## Required work
From the line containing "[1.50-2.50s]" through the last line of the entries below, transcribe each line exactly, excluding any picture.

Collected data:
↓↓↓

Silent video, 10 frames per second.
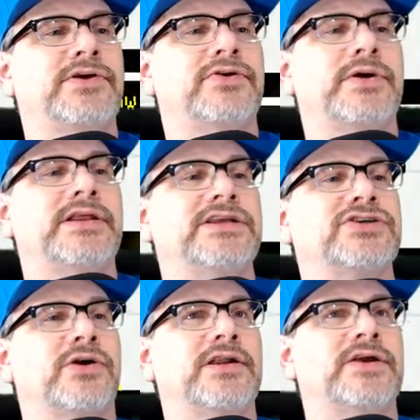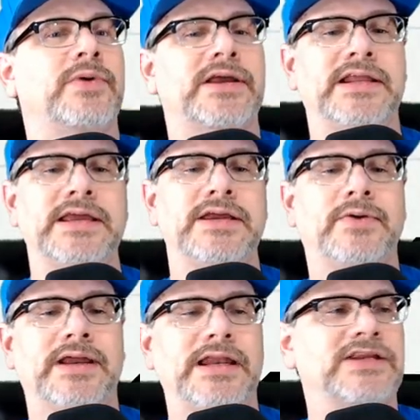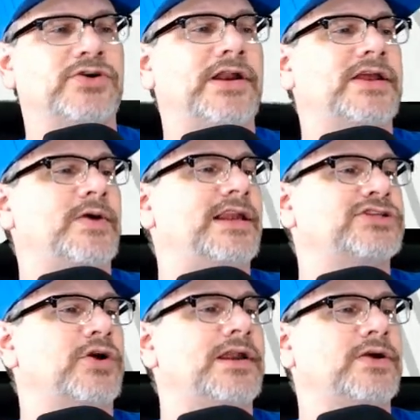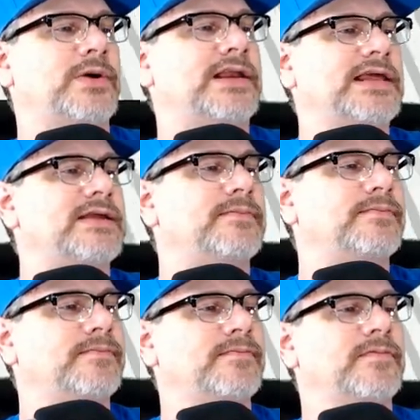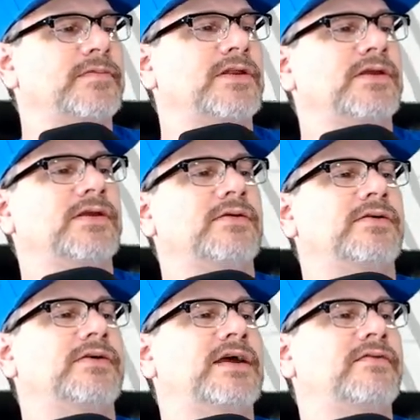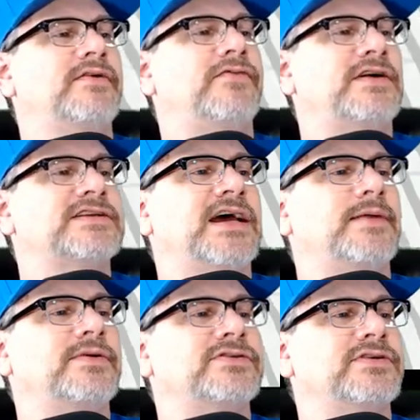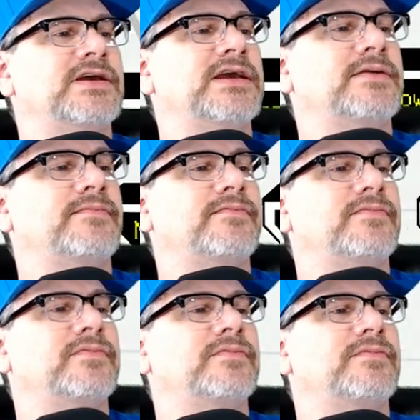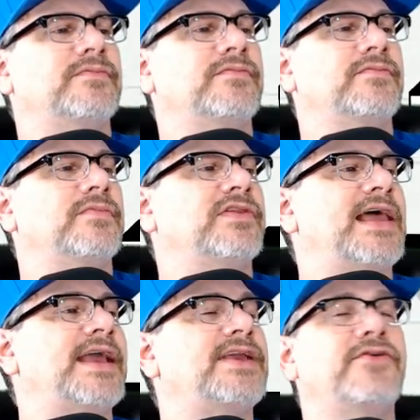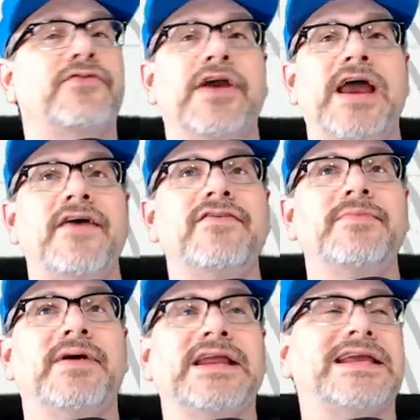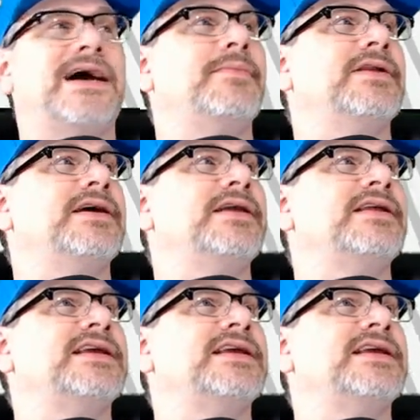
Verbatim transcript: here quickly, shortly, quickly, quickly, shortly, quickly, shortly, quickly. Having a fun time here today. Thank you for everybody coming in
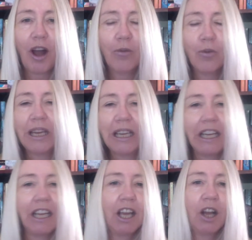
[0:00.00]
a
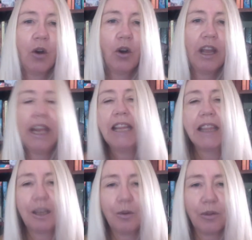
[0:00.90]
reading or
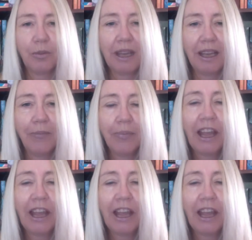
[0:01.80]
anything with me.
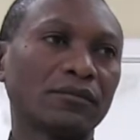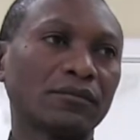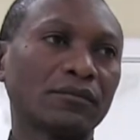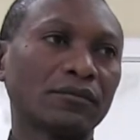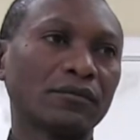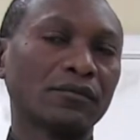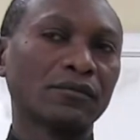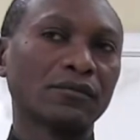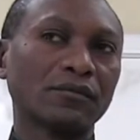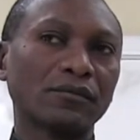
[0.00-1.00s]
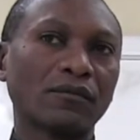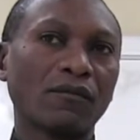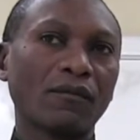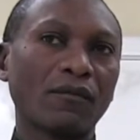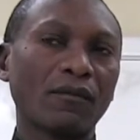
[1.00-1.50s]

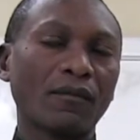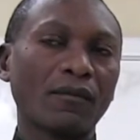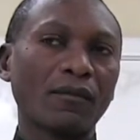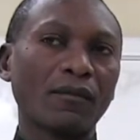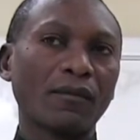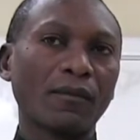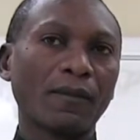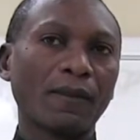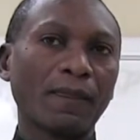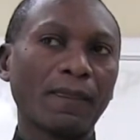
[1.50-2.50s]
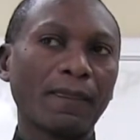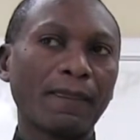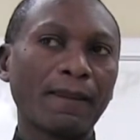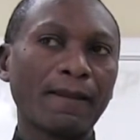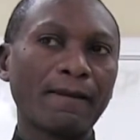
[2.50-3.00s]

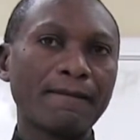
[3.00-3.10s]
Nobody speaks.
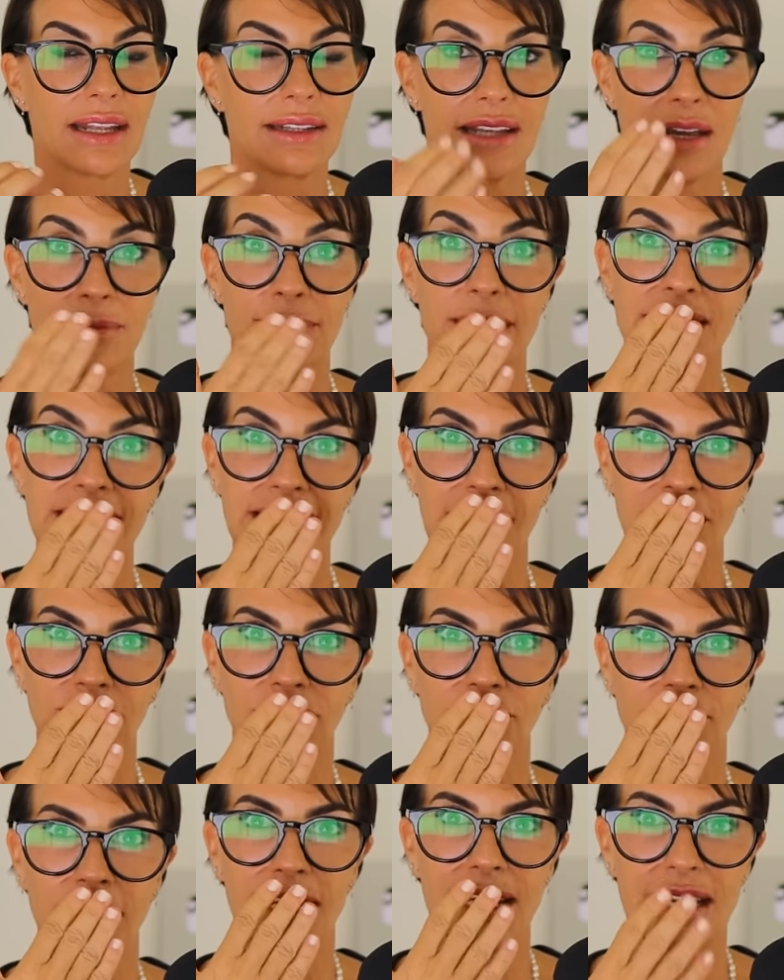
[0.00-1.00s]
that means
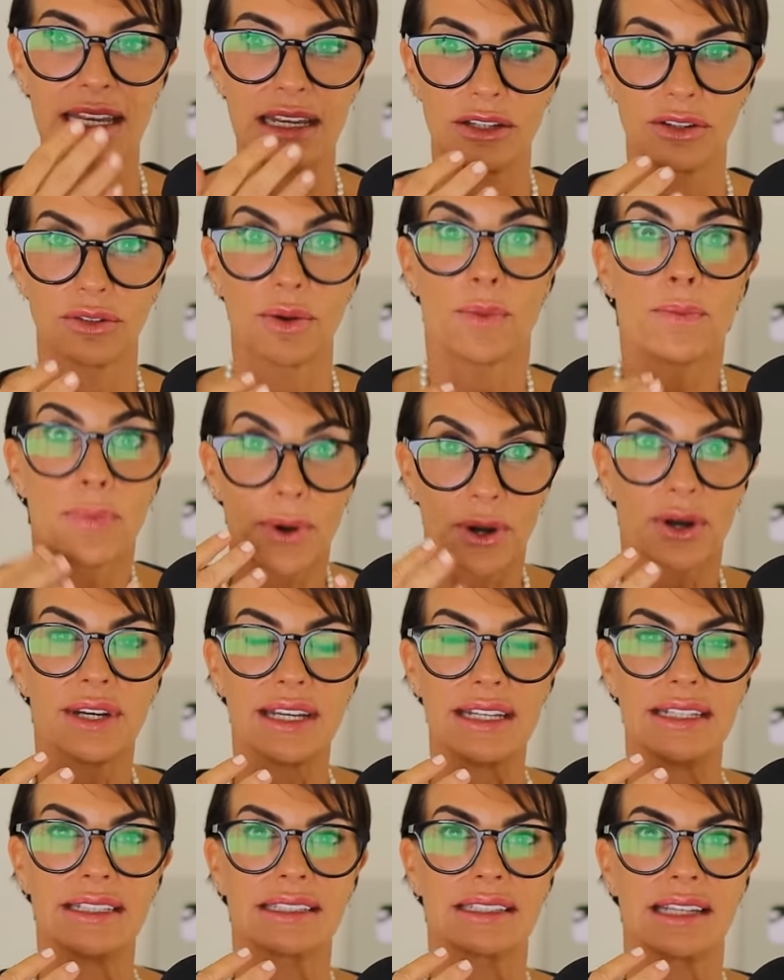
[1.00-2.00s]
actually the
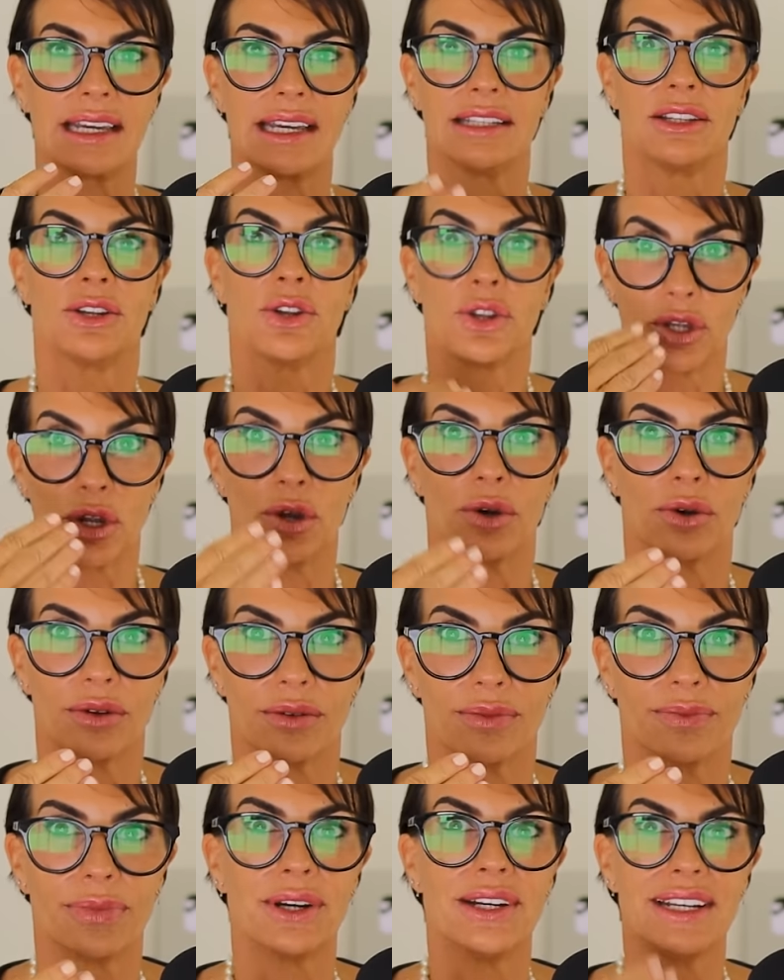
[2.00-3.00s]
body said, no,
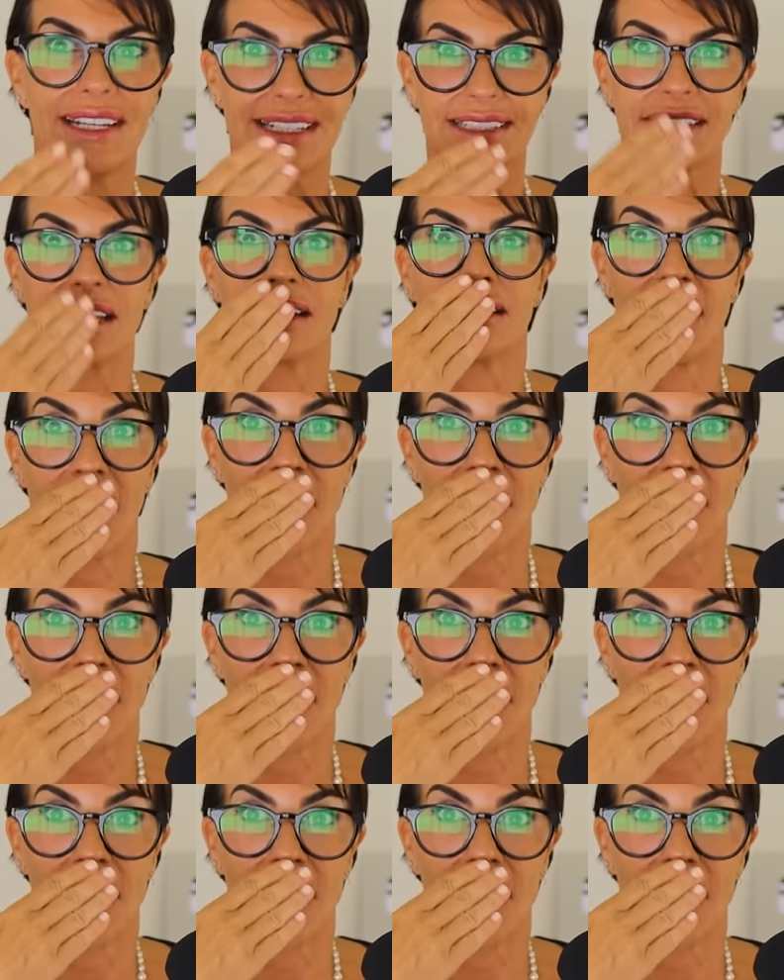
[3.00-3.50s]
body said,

↑↑↑

## Answer box
[1.50-2.50s]
[2.50-3.00s]

[3.00-3.10s]
Nobody speaks.
[0.00-1.00s]
that means
[1.00-2.00s]
actually the
[2.00-3.00s]
body said, no,
[3.00-3.50s]
body said,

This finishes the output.